● **EXERCISE INSTRUCTIONS**: Print nothing except the line holding "[0:01.00-0:02.00]" and the lines that come after it in the material below, and leave the pictures out.
★ ★ ★ ★
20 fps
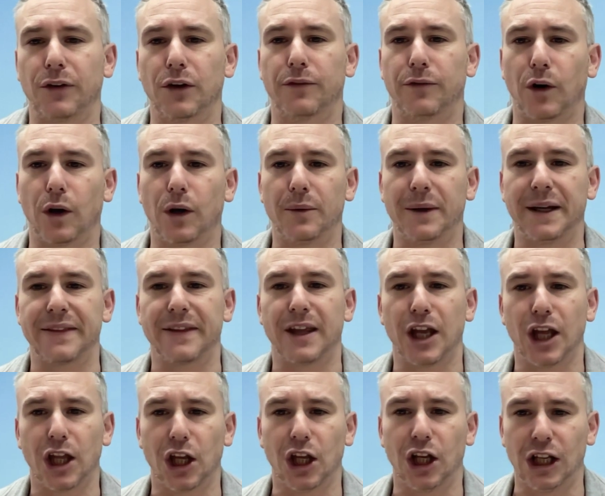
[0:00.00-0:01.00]
you're following
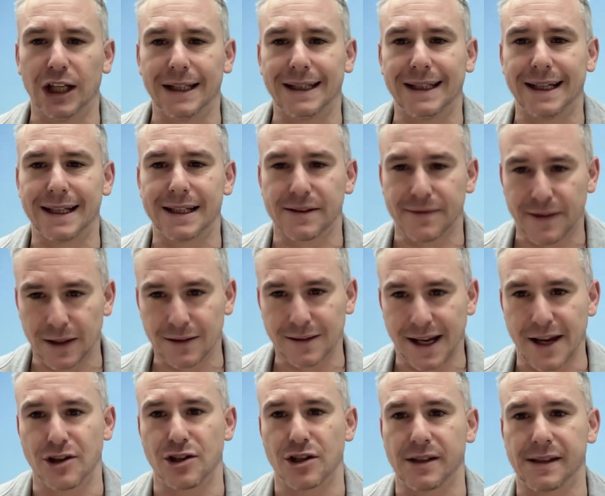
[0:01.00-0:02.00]
the Early Years
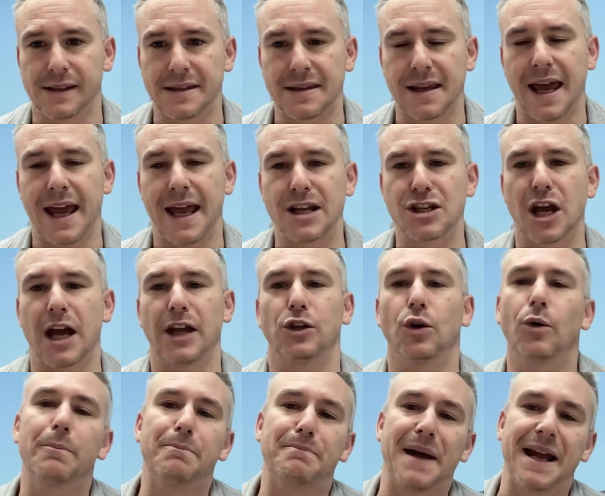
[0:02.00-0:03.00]
Foundation stage and
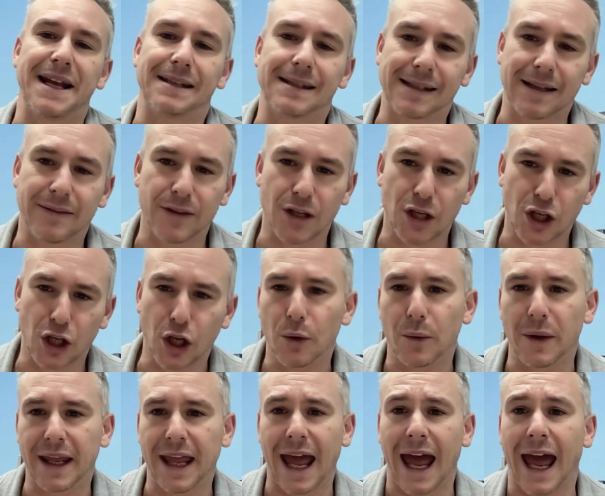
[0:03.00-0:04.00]
you're based in
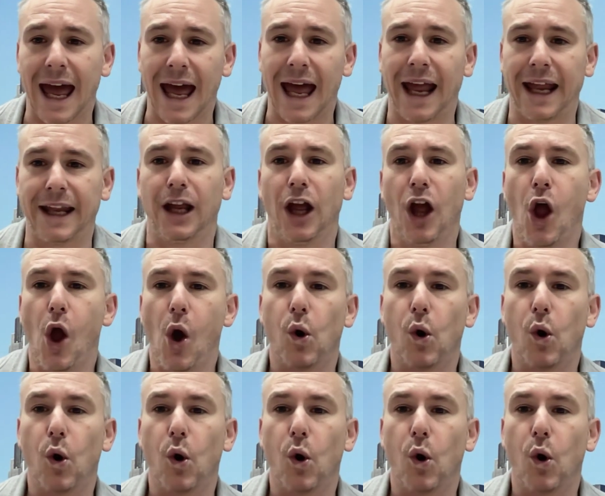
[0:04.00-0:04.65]
the UK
★ ★ ★ ★
● **WORKED SOLUTION**:
[0:01.00-0:02.00]
the Early Years
[0:02.00-0:03.00]
Foundation stage and
[0:03.00-0:04.00]
you're based in
[0:04.00-0:04.65]
the UK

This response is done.